Specific learning difficulties (SpLD) affect the way in which information is learned and processed. They are neurological, often genetic and, contrary to many people’s assumptions, have no correlation with intelligence. A popular example of a genius with learning difficulties is Albert Einstein, one of the most celebrated and greatest minds of all time.
SpLD covers many different types of learning difficulties, most commonly dyslexia, dyspraxia, dyscalculia and ADD, which affect around 10 per cent of the population and is usually hereditary.
Someone with dyslexia often mixes up letters and words, and struggles with spelling, commonly switching letters.
While dyslexia is most evident from the perspective of literacy, its effects do not exclusively effect this.
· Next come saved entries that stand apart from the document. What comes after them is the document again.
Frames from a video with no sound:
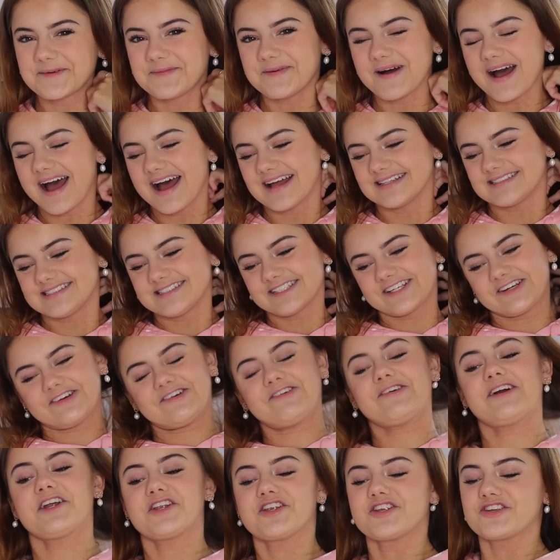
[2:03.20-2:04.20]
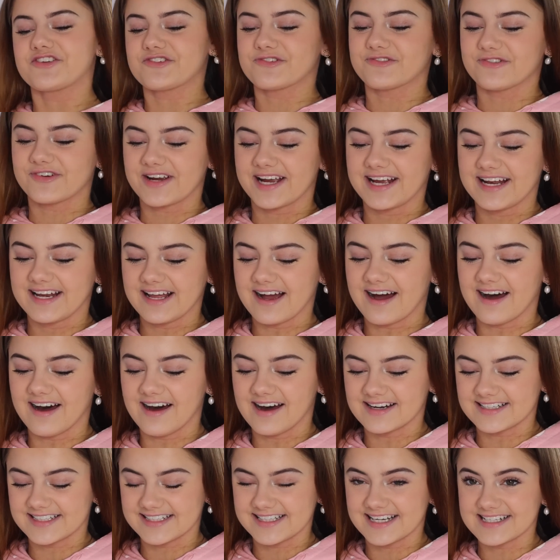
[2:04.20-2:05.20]
prepared to cringe really
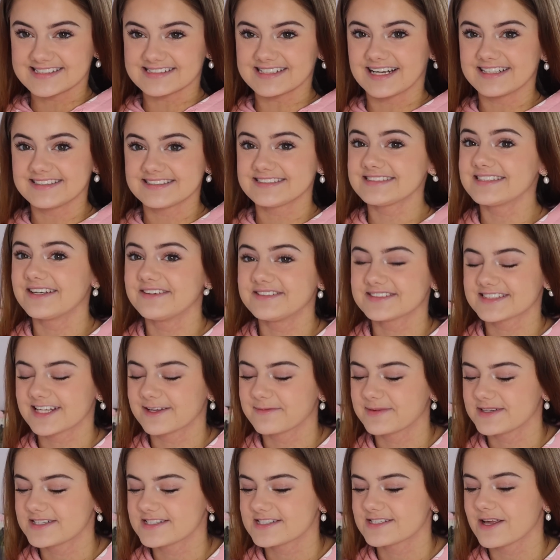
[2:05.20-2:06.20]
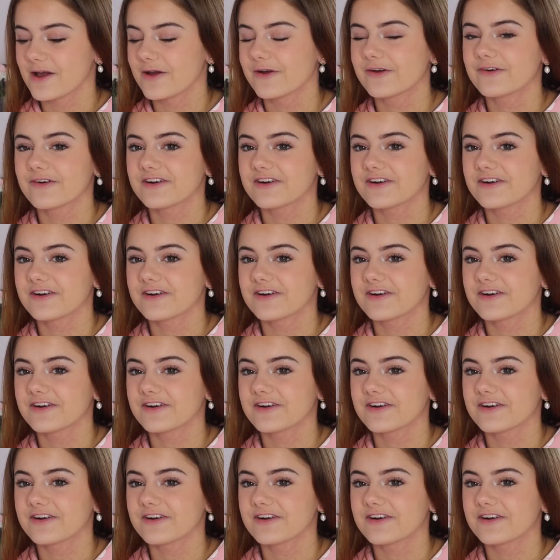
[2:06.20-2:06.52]
hard at this. I just know it's gonna be so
Dyslexia affects the way information is processed and retrieved, with problems of memory, speed of processing and sequencing.
Fourth year neuroscience student, and dyslexia sufferer Rupert Clark identified his difficulties as being slow at writing and reading, and often missing the point of questions. This, as well as his older sister having dyslexia, led to him seeking a diagnosis.
SpLDs normally present themselves at an early age, but due to the effects they have on a student’s ability to write exams and essays, it is necessary for there to be a readily available support for those at university who have not yet been diagnosed.